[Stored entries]
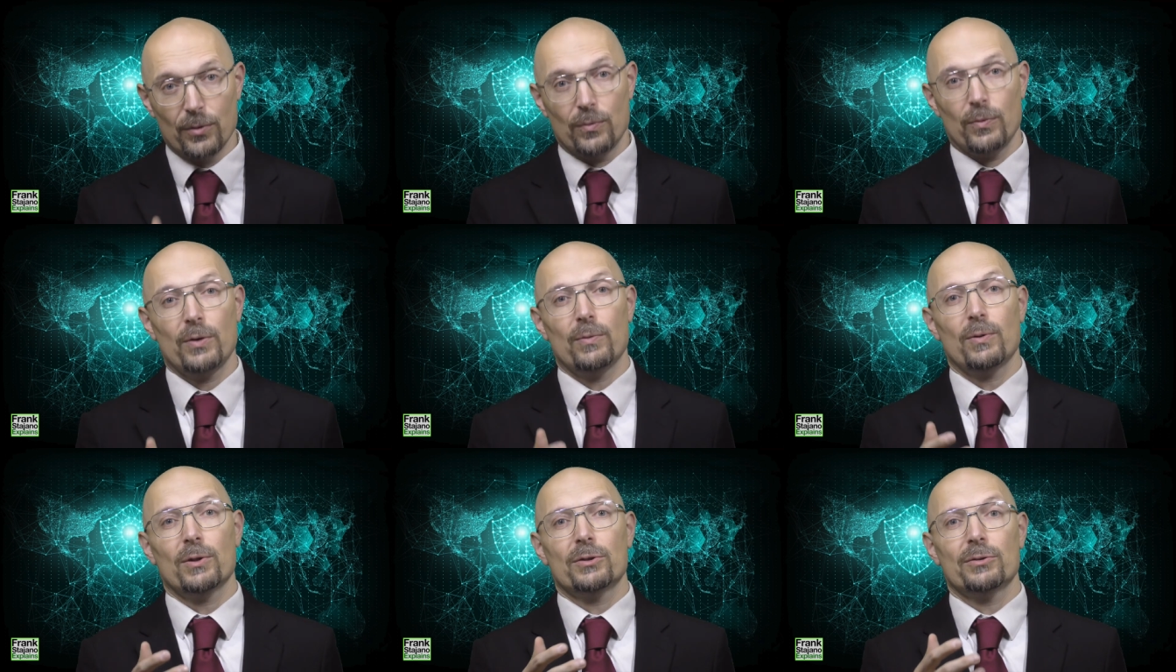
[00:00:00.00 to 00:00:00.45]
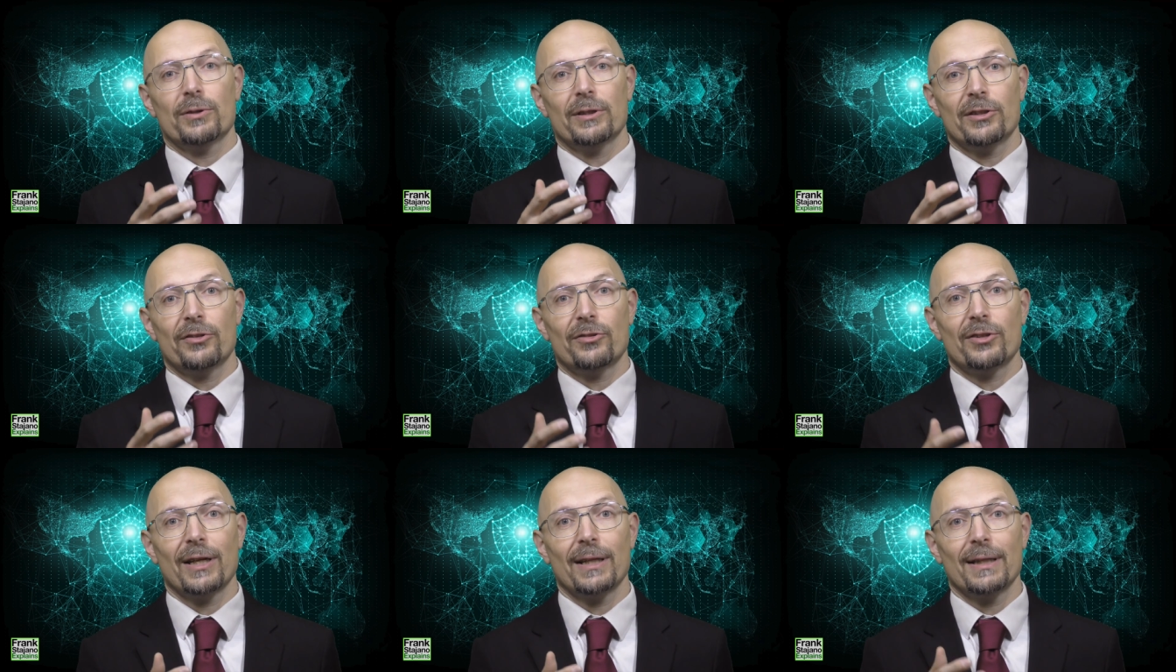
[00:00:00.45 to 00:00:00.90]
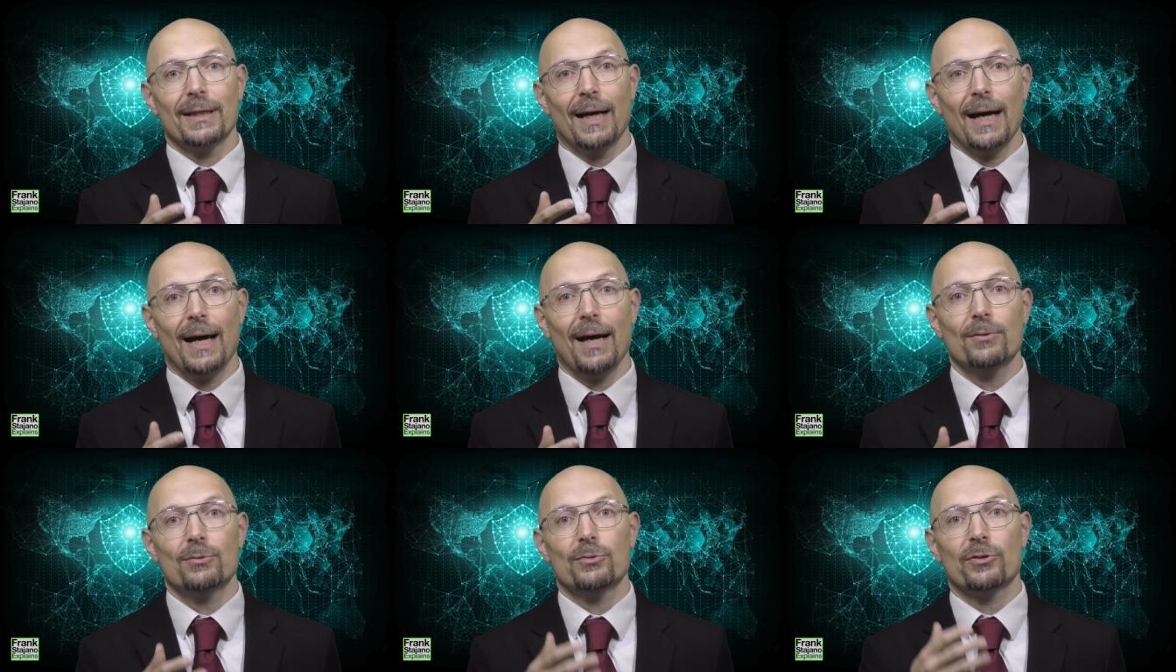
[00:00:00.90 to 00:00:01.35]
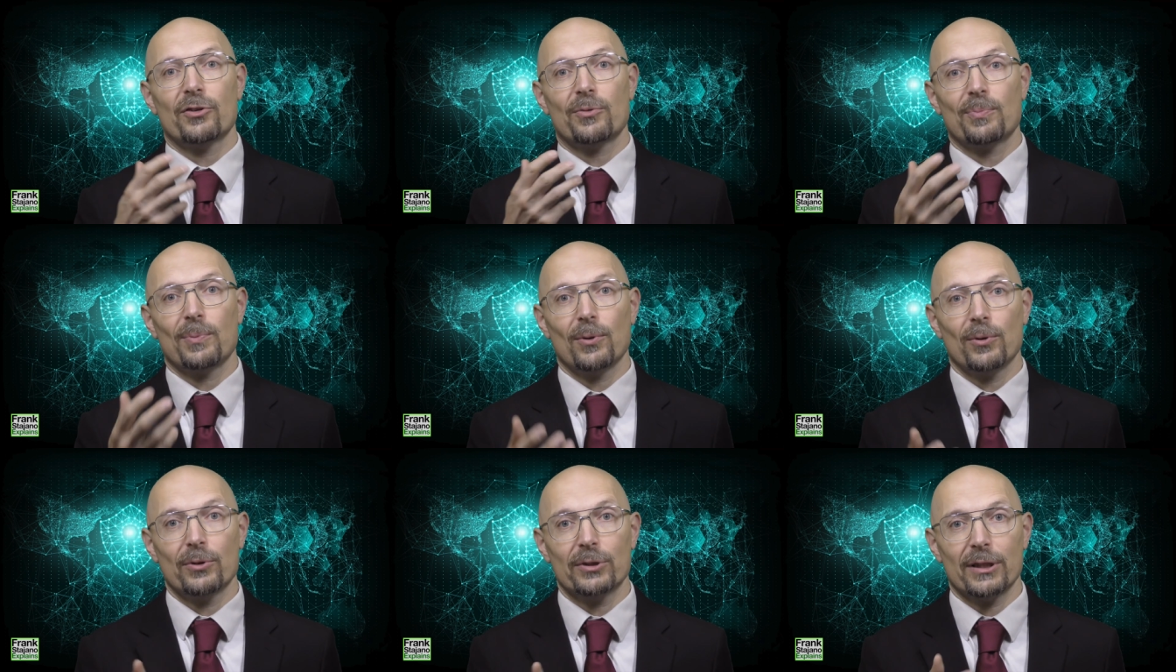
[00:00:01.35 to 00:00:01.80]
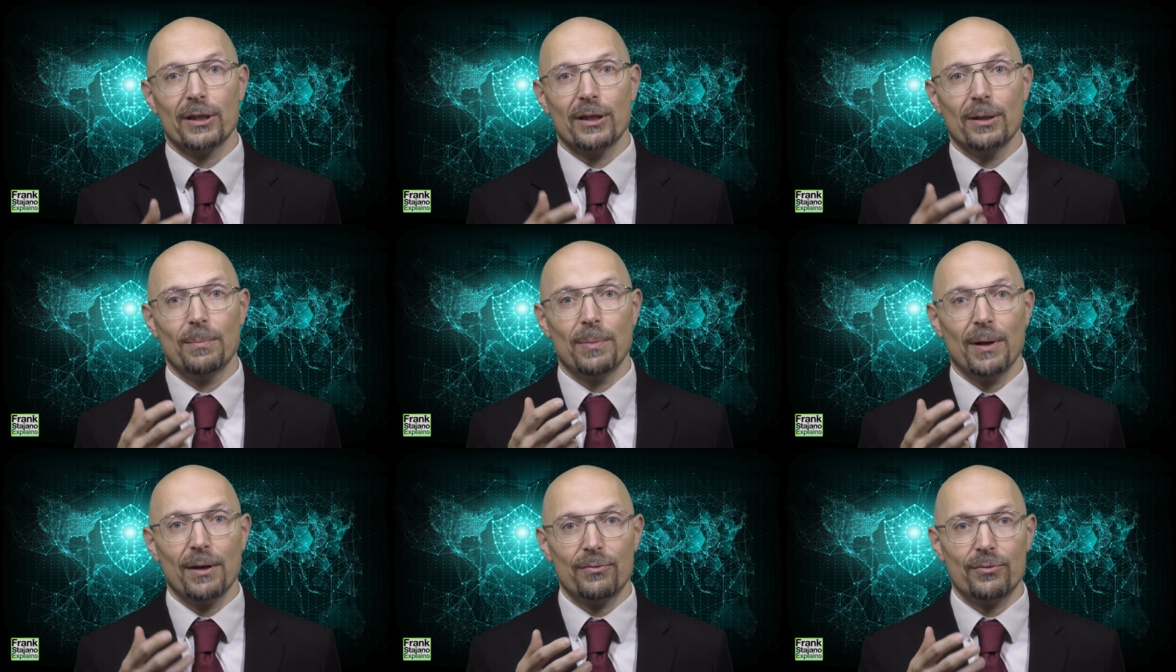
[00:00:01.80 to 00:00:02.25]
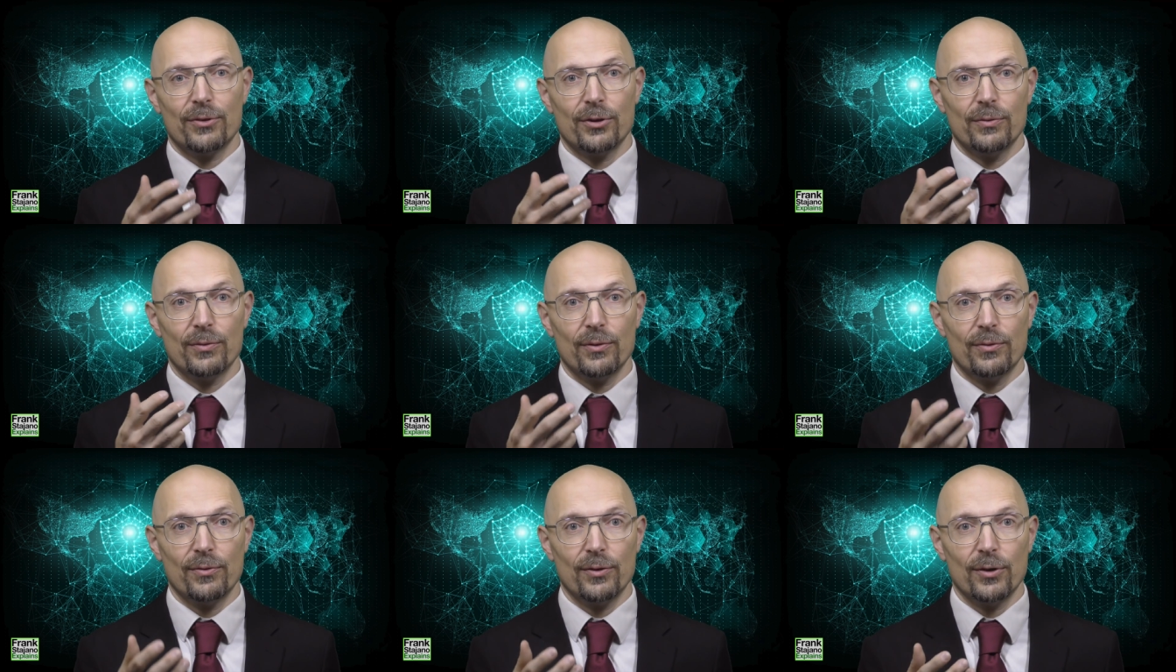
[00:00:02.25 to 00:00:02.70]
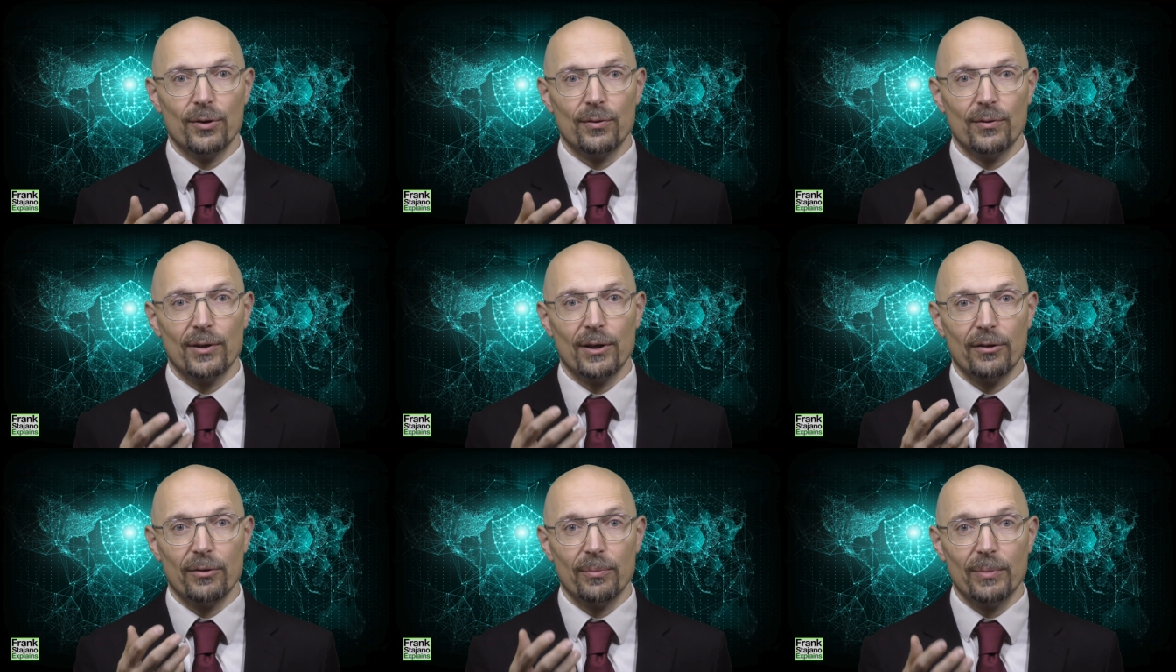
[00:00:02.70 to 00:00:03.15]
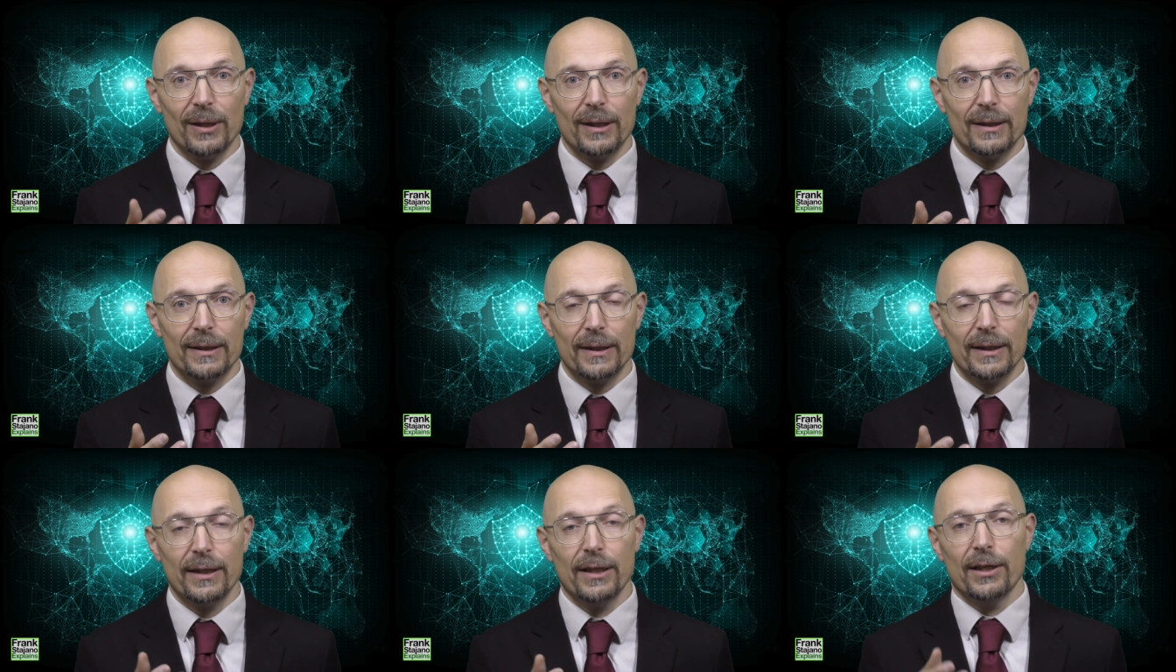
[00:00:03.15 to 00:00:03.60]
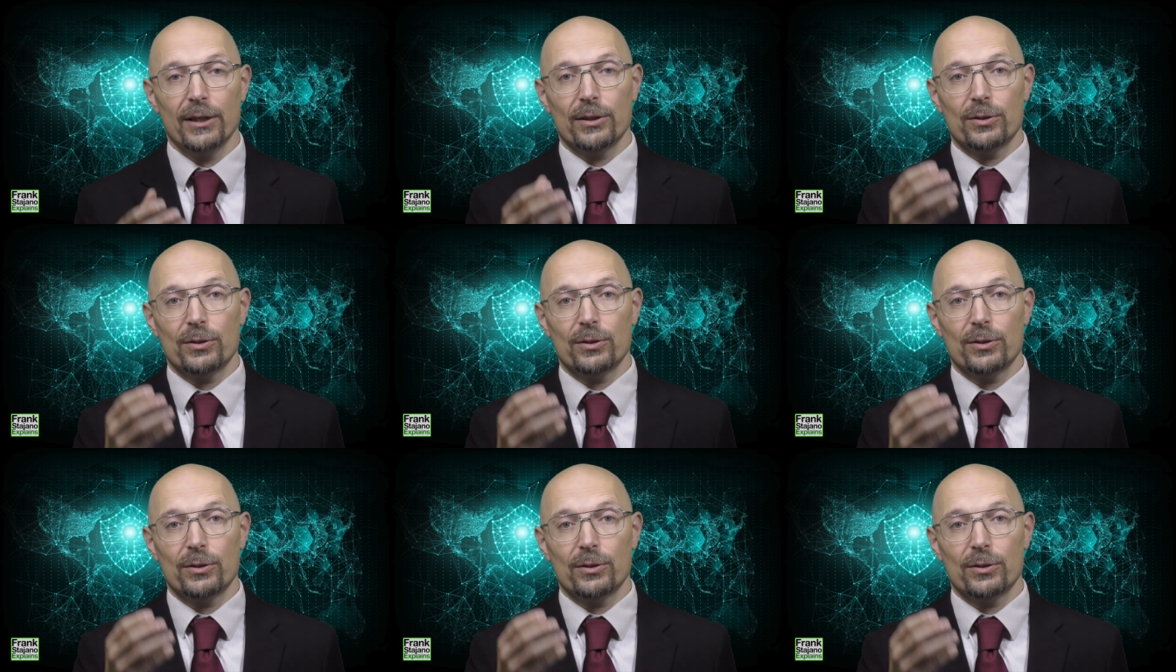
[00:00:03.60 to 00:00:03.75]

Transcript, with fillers: We want to understand how to exploit a buffer overflow vulnerability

[WHAT YOU NEED TO DO]: Only the lines from the one with "[00:00:00.45 to 00:00:00.90]" through the last line of the records above are wanted, copied exactly and with pictures omitted.

[THE ANSWER]:
[00:00:00.45 to 00:00:00.90]
[00:00:00.90 to 00:00:01.35]
[00:00:01.35 to 00:00:01.80]
[00:00:01.80 to 00:00:02.25]
[00:00:02.25 to 00:00:02.70]
[00:00:02.70 to 00:00:03.15]
[00:00:03.15 to 00:00:03.60]
[00:00:03.60 to 00:00:03.75]

Transcript, with fillers: We want to understand how to exploit a buffer overflow vulnerability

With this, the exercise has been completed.